* _Work order_
The data that follows is to be copied exactly, with each image removed.

:: Provided records ::

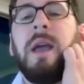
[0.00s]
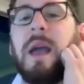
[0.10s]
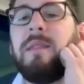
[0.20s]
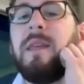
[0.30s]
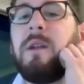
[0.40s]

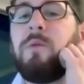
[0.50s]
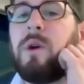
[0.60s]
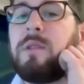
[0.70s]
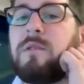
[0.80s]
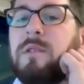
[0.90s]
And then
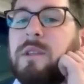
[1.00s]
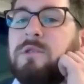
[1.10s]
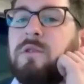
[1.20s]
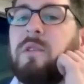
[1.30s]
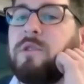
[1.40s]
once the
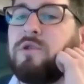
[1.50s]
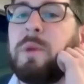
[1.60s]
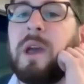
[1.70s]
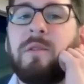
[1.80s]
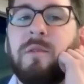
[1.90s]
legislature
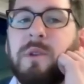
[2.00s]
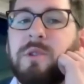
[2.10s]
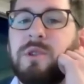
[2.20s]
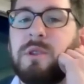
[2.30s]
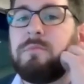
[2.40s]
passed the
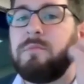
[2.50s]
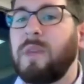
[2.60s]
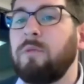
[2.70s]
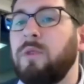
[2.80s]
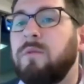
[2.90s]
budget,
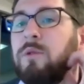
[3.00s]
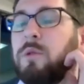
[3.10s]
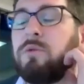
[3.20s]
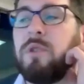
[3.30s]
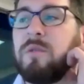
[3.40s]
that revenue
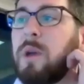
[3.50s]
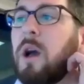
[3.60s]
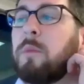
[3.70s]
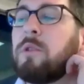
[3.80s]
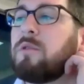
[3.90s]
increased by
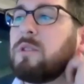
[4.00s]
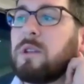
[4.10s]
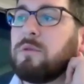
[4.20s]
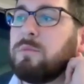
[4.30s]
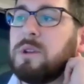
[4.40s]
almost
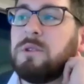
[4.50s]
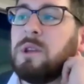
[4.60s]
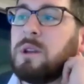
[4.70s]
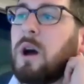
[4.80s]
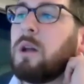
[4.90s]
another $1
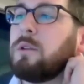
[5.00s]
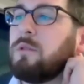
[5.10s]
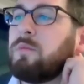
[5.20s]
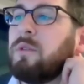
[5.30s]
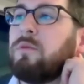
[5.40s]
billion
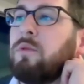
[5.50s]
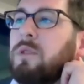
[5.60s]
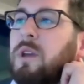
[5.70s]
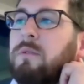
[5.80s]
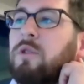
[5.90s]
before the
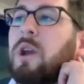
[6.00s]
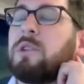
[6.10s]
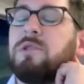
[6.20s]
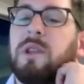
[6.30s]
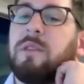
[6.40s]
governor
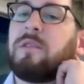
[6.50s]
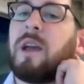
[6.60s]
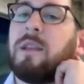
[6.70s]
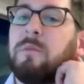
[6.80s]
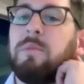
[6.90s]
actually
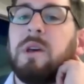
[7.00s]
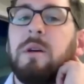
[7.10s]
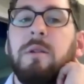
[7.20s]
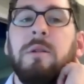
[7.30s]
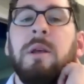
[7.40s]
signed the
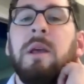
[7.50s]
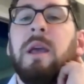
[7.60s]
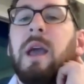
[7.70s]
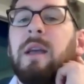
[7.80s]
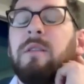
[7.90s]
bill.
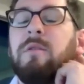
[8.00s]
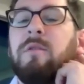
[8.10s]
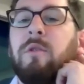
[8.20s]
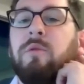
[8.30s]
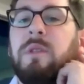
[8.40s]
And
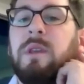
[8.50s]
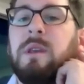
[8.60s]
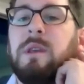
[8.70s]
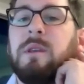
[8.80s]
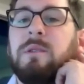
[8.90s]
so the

:::

* _Response_
[0.00s]
[0.10s]
[0.20s]
[0.30s]
[0.40s]

[0.50s]
[0.60s]
[0.70s]
[0.80s]
[0.90s]
And then
[1.00s]
[1.10s]
[1.20s]
[1.30s]
[1.40s]
once the
[1.50s]
[1.60s]
[1.70s]
[1.80s]
[1.90s]
legislature
[2.00s]
[2.10s]
[2.20s]
[2.30s]
[2.40s]
passed the
[2.50s]
[2.60s]
[2.70s]
[2.80s]
[2.90s]
budget,
[3.00s]
[3.10s]
[3.20s]
[3.30s]
[3.40s]
that revenue
[3.50s]
[3.60s]
[3.70s]
[3.80s]
[3.90s]
increased by
[4.00s]
[4.10s]
[4.20s]
[4.30s]
[4.40s]
almost
[4.50s]
[4.60s]
[4.70s]
[4.80s]
[4.90s]
another $1
[5.00s]
[5.10s]
[5.20s]
[5.30s]
[5.40s]
billion
[5.50s]
[5.60s]
[5.70s]
[5.80s]
[5.90s]
before the
[6.00s]
[6.10s]
[6.20s]
[6.30s]
[6.40s]
governor
[6.50s]
[6.60s]
[6.70s]
[6.80s]
[6.90s]
actually
[7.00s]
[7.10s]
[7.20s]
[7.30s]
[7.40s]
signed the
[7.50s]
[7.60s]
[7.70s]
[7.80s]
[7.90s]
bill.
[8.00s]
[8.10s]
[8.20s]
[8.30s]
[8.40s]
And
[8.50s]
[8.60s]
[8.70s]
[8.80s]
[8.90s]
so the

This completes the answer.